L’energia necessaria

L’Enel non sta ferma di fronte alla crisi energetica e vuole (vorrebbe) sbarcare in Francia e lanciare, forse, un’Opa per acquistare il gruppo Suez che, a sua volta, controlla Electrabel. Vorrebbe farlo ma la Francia ha reagito a questa iniziativa mettendo bastoni fra le ruote per bloccarla. La strategia dell’Enel è chiara: per sani motivi di politica industriale, il gruppo italiano, quotato in Borsa e privatizzato, vuole conquistare il controllo di una società privata, la Suez, creare un gruppo di dimensioni importanti e competere al meglio sul mercato internazionale. Un’operazione che non fa una piega: sia considerata dal punto di vista dei problemi energetici del nostro Paese sia dal punto di vista della strategia industriale e delle regole di mercato.

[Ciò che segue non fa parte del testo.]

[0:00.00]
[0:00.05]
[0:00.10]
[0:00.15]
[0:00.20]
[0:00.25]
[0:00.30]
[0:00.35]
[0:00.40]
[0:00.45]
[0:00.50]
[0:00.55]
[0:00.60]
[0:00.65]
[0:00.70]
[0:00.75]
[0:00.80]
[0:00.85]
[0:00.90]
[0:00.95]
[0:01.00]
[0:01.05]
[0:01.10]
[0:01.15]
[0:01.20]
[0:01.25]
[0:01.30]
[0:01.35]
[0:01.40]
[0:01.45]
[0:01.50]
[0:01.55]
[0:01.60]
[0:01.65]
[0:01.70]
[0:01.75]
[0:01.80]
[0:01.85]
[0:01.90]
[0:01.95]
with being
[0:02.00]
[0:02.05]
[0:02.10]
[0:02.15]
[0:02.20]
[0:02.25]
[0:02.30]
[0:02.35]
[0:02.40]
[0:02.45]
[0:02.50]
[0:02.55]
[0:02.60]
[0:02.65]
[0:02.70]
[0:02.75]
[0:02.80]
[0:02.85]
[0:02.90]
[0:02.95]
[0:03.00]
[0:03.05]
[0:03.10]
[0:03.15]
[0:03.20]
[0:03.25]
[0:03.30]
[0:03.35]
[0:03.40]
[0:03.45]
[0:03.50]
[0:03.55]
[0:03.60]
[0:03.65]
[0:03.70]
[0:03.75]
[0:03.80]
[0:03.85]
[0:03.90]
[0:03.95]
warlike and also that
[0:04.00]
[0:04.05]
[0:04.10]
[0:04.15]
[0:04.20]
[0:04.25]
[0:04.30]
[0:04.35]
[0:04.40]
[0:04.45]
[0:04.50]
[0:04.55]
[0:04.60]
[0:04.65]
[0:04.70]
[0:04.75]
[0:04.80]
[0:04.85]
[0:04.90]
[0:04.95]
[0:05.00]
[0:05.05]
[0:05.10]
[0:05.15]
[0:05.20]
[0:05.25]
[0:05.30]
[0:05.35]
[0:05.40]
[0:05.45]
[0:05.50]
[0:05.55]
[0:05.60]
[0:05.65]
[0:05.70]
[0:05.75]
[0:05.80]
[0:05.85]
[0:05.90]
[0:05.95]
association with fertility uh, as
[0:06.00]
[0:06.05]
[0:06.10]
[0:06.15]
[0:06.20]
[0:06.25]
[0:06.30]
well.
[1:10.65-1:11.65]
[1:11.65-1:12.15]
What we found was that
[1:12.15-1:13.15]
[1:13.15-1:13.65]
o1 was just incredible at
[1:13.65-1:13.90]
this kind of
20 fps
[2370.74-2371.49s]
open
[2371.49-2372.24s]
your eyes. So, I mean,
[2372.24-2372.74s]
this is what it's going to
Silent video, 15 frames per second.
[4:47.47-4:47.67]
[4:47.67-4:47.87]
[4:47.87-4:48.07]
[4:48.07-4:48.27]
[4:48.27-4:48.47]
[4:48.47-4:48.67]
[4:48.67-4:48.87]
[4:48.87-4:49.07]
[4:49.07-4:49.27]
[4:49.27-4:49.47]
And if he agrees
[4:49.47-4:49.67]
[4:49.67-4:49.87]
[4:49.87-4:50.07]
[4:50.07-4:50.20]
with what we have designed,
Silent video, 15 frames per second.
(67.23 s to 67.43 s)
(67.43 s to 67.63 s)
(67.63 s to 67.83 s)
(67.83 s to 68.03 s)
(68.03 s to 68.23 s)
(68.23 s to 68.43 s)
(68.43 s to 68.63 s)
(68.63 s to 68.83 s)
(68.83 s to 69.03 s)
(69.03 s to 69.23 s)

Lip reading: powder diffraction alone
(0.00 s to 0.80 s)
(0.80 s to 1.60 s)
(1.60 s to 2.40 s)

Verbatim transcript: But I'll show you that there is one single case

Ma cosa ha pensato di fare il governo francese? Lo ha detto per bocca del capo del governo Dominique de Villepin: lo Stato che possiede all’80% Gaz de France la fonderà con Suez creando un vero e proprio colosso a quel punto difficilmente scalabile da altre società europee, Enel compresa. In altri termini, la Francia usa soldi e risorse pubbliche per ostacolare un’operazione di mercato. Qualcosa che è contro le leggi più elementari della concorrenza che non possono tollerare l’intervento lesivo della mano pubblica all’interno del mercato. Non occorre essere liberisti per rimanere esterrefatti di fronte a ciò che ha fatto in Francia. Basta attenersi alle norme basilari della concorrenza. Forse lo può capire anche un francese: basterebbe che - per una volta nella storia - anteponesse le regole del gioco al perseguimento a tutti i costi dell’interesse nazionale. Hanno fatto benissimo i ministri Tremonti e Scajola a criticare questa operazione protezionista (lo ha fatto il ministro dell’Economia) e ad annullare l’incontro che avrebbe dovuto esserci domani tra il nostro ministro per le Attività produttive e quello francese. Ci rendiamo perfettamente conto della durezza di questa presa di posizione del governo italiano, che certamente è al limite di una possibile crisi diplomatica. Ma ci chiediamo anche: poteva agire diversamente il governo? Qui non siamo, infatti, di fronte a qualcosa di opinabile. Qui siamo di fronte a una lesione profonda del diritto commerciale internazionale. Non ci meraviglia quello che hanno fatto i cosiddetti cugini d’Oltralpe. È la solita Francia che ritiene l’interesse nazionale (almeno presunto) superiore anche alle leggi internazionali.
Naturalmente il tutto è ammantato dalla difesa dell’interesse superiore, ma in realtà non siamo nell’accademia greca, siamo in bottega e magari nel retrobottega: quello degli interessi particolari, cioè nazionali. Noi non abbiamo nulla contro gli interessi dei francesi e non abbiamo nulla contro gli interessi in generale (li abbiamo difesi anche nel caso di Unipol). Quello che detestiamo e combattiamo è il perseguimento di interessi illegittimi attraverso maschere di utilità pubblica e di utilità generale. Questo non può essere.


L’Italia è pronta ad aprire il proprio mercato a condizione di un’apertura reciproca e parallela dei mercati altrui. L’accoglienza positiva riservata a Paribas, protagonista dell’Opa su Bnl, va in questa direzione. La Francia, evidentemente, è di altro avviso. Basta saperlo. E, se serve, comportarsi di conseguenza.